··· WORKING DATA

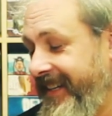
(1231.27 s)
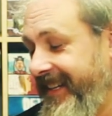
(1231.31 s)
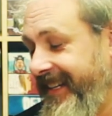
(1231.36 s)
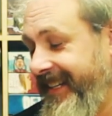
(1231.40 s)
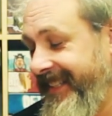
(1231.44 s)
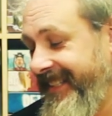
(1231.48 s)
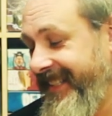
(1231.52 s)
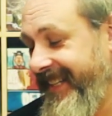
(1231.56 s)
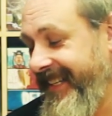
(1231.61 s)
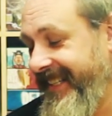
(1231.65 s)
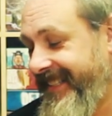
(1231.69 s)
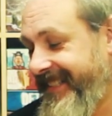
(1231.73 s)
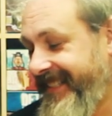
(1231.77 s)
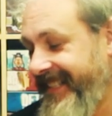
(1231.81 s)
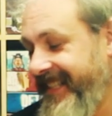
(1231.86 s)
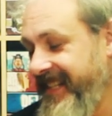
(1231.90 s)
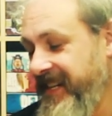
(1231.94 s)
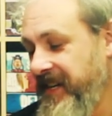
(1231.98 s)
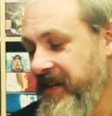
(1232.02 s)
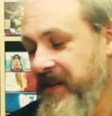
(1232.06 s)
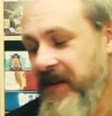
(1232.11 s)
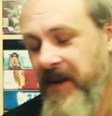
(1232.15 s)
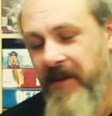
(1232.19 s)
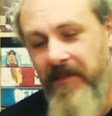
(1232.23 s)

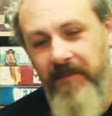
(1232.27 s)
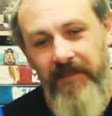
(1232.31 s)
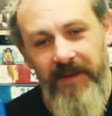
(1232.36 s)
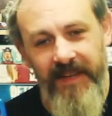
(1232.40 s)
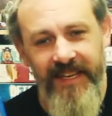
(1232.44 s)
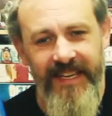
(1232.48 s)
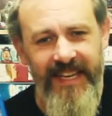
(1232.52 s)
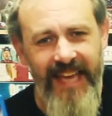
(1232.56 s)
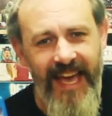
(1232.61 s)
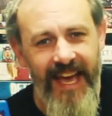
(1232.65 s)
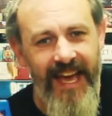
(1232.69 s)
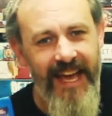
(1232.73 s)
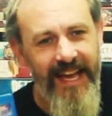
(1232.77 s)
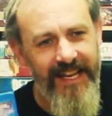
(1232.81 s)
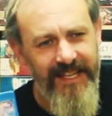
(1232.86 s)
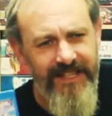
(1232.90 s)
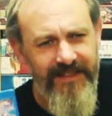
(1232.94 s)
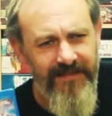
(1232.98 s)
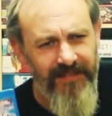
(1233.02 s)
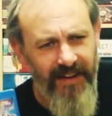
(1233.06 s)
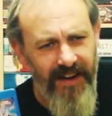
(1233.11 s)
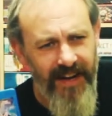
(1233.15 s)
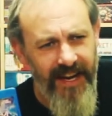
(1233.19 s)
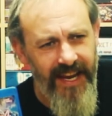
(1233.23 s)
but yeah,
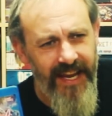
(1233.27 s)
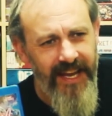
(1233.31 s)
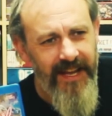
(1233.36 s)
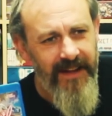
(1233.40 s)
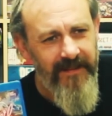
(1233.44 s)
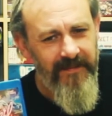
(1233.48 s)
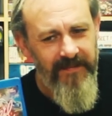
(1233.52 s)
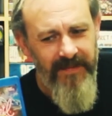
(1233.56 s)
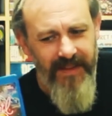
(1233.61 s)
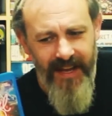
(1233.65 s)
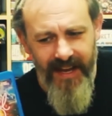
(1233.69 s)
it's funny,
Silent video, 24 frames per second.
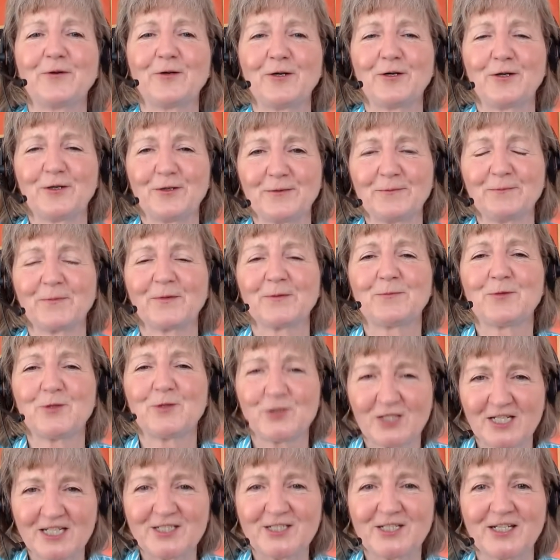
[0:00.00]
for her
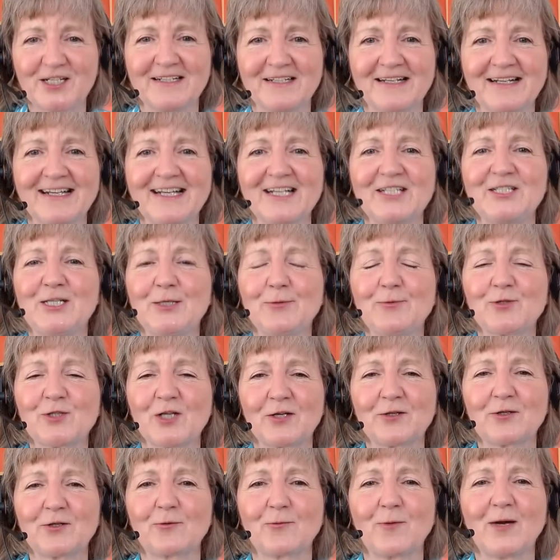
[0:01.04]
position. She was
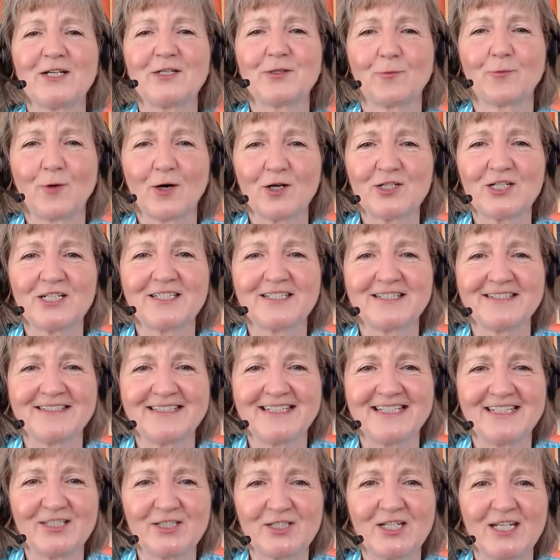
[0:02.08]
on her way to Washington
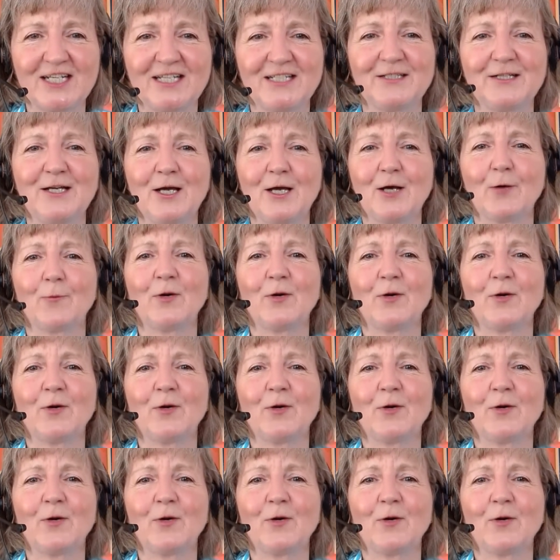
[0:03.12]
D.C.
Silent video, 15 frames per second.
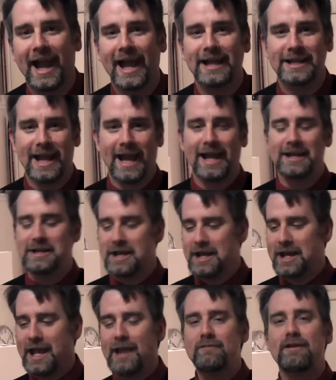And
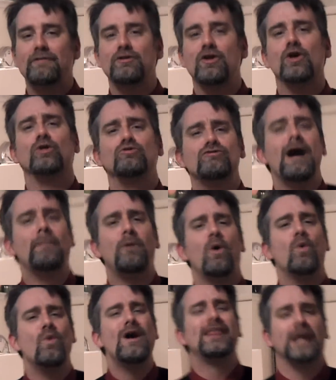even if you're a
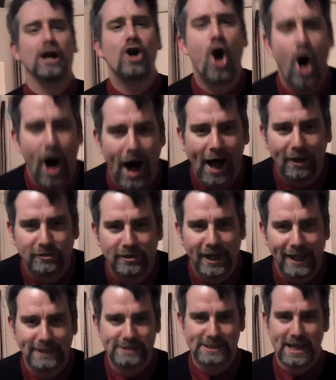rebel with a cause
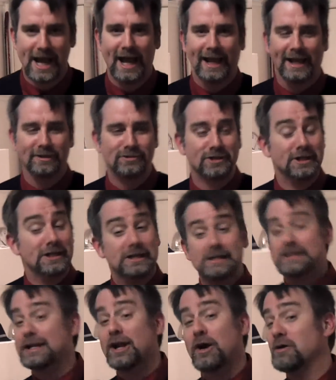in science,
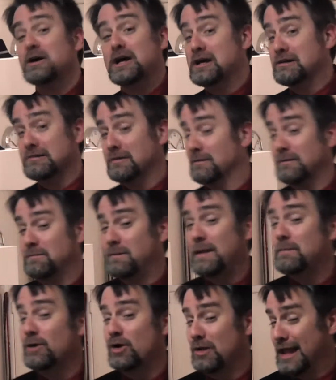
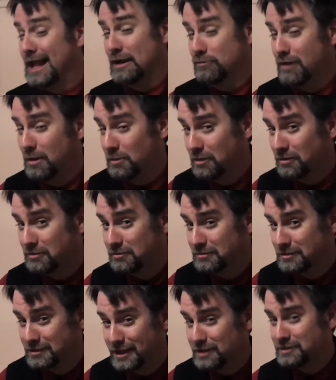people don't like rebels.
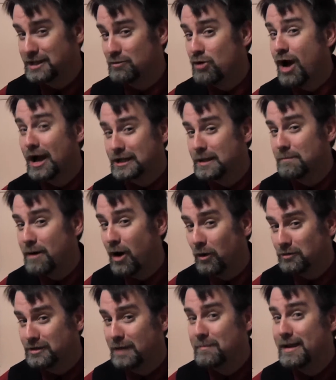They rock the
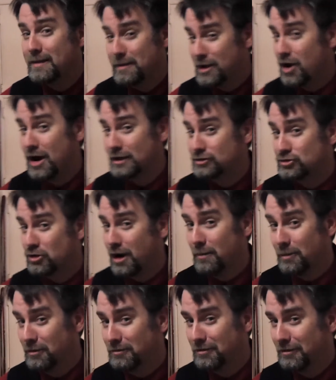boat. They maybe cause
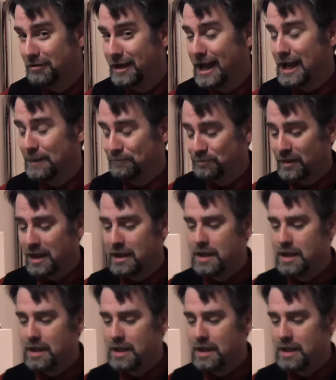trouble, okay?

······

> **EXERCISE INSTRUCTIONS**
Write out the entries again, exactly as given, skipping any images.

> **REPLY TO THE TASK**
(1231.27 s)
(1231.31 s)
(1231.36 s)
(1231.40 s)
(1231.44 s)
(1231.48 s)
(1231.52 s)
(1231.56 s)
(1231.61 s)
(1231.65 s)
(1231.69 s)
(1231.73 s)
(1231.77 s)
(1231.81 s)
(1231.86 s)
(1231.90 s)
(1231.94 s)
(1231.98 s)
(1232.02 s)
(1232.06 s)
(1232.11 s)
(1232.15 s)
(1232.19 s)
(1232.23 s)

(1232.27 s)
(1232.31 s)
(1232.36 s)
(1232.40 s)
(1232.44 s)
(1232.48 s)
(1232.52 s)
(1232.56 s)
(1232.61 s)
(1232.65 s)
(1232.69 s)
(1232.73 s)
(1232.77 s)
(1232.81 s)
(1232.86 s)
(1232.90 s)
(1232.94 s)
(1232.98 s)
(1233.02 s)
(1233.06 s)
(1233.11 s)
(1233.15 s)
(1233.19 s)
(1233.23 s)
but yeah,
(1233.27 s)
(1233.31 s)
(1233.36 s)
(1233.40 s)
(1233.44 s)
(1233.48 s)
(1233.52 s)
(1233.56 s)
(1233.61 s)
(1233.65 s)
(1233.69 s)
it's funny,
Silent video, 24 frames per second.
[0:00.00]
for her
[0:01.04]
position. She was
[0:02.08]
on her way to Washington
[0:03.12]
D.C.
Silent video, 15 frames per second.
And
even if you're a
rebel with a cause
in science,
people don't like rebels.
They rock the
boat. They maybe cause
trouble, okay?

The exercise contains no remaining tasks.